REQUIRED WORK:
Produce an exact copy of the first line of the data below and each line after it, please, up to and including the one with "[00:00:03.00]".

THE RECORDS:

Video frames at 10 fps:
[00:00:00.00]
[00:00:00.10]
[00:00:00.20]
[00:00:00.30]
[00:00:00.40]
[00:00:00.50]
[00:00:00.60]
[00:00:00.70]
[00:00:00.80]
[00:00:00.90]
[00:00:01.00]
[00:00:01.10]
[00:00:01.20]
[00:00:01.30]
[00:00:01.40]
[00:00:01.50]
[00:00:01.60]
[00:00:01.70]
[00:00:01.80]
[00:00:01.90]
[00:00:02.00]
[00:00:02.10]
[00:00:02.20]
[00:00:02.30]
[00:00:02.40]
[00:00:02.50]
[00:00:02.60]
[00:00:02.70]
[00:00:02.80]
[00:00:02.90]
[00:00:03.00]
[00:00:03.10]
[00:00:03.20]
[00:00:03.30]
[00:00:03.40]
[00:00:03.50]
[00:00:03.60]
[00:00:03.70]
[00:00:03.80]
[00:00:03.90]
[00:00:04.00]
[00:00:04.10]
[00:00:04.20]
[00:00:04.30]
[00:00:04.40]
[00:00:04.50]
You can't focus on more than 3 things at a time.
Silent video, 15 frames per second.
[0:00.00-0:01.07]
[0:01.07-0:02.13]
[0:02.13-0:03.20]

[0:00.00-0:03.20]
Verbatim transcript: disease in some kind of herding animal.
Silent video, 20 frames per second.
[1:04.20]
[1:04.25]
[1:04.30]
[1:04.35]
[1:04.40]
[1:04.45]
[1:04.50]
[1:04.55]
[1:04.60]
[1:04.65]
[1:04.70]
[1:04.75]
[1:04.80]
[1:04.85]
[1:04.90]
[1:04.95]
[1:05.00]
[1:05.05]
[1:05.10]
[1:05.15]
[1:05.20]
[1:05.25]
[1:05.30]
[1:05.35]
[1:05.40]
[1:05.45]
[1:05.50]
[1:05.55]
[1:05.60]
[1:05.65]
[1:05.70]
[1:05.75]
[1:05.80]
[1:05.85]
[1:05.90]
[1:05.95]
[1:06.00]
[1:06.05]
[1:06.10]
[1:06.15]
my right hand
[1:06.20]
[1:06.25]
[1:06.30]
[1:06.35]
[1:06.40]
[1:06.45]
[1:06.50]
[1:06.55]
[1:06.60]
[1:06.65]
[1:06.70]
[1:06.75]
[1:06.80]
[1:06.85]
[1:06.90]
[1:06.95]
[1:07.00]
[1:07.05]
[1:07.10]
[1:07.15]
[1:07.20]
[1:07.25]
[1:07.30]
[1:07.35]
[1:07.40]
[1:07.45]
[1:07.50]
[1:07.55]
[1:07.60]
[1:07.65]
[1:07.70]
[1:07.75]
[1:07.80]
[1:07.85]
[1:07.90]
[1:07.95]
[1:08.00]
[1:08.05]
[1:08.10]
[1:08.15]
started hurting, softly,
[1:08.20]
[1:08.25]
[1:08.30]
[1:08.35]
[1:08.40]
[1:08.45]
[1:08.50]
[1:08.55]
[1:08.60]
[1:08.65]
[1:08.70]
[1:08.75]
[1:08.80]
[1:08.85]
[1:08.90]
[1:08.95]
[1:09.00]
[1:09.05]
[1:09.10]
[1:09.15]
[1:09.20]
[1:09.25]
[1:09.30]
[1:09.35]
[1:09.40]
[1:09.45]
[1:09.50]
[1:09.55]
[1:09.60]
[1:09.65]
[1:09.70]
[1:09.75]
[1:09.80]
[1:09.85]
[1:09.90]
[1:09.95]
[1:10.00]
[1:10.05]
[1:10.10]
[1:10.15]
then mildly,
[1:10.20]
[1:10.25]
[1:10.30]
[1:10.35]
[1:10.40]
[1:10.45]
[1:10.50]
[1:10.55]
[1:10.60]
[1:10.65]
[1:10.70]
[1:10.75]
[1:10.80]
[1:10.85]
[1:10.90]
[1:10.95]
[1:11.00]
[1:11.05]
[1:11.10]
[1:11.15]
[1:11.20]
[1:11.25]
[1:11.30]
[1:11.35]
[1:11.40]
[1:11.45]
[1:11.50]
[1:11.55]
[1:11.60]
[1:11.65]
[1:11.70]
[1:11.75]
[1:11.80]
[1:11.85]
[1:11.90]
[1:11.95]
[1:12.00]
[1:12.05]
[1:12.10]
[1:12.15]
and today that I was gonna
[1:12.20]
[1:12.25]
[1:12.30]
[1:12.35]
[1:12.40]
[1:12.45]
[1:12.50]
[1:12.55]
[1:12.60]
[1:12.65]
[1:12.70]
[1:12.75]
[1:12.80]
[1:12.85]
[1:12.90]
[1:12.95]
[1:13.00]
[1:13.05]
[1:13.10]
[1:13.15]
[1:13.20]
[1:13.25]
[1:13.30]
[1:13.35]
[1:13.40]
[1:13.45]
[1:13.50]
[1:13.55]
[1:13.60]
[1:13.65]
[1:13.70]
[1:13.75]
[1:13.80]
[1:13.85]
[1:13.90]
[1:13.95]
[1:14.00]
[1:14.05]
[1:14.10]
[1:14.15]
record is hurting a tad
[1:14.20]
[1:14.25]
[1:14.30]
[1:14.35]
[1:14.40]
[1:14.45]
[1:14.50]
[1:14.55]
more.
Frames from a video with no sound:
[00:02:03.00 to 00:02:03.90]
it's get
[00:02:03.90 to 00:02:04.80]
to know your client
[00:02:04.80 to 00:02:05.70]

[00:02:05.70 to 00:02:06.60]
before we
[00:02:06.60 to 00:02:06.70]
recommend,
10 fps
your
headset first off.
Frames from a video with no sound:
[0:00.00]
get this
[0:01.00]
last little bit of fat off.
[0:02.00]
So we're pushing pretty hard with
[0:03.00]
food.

REPLY TO THE TASK:
Video frames at 10 fps:
[00:00:00.00]
[00:00:00.10]
[00:00:00.20]
[00:00:00.30]
[00:00:00.40]
[00:00:00.50]
[00:00:00.60]
[00:00:00.70]
[00:00:00.80]
[00:00:00.90]
[00:00:01.00]
[00:00:01.10]
[00:00:01.20]
[00:00:01.30]
[00:00:01.40]
[00:00:01.50]
[00:00:01.60]
[00:00:01.70]
[00:00:01.80]
[00:00:01.90]
[00:00:02.00]
[00:00:02.10]
[00:00:02.20]
[00:00:02.30]
[00:00:02.40]
[00:00:02.50]
[00:00:02.60]
[00:00:02.70]
[00:00:02.80]
[00:00:02.90]
[00:00:03.00]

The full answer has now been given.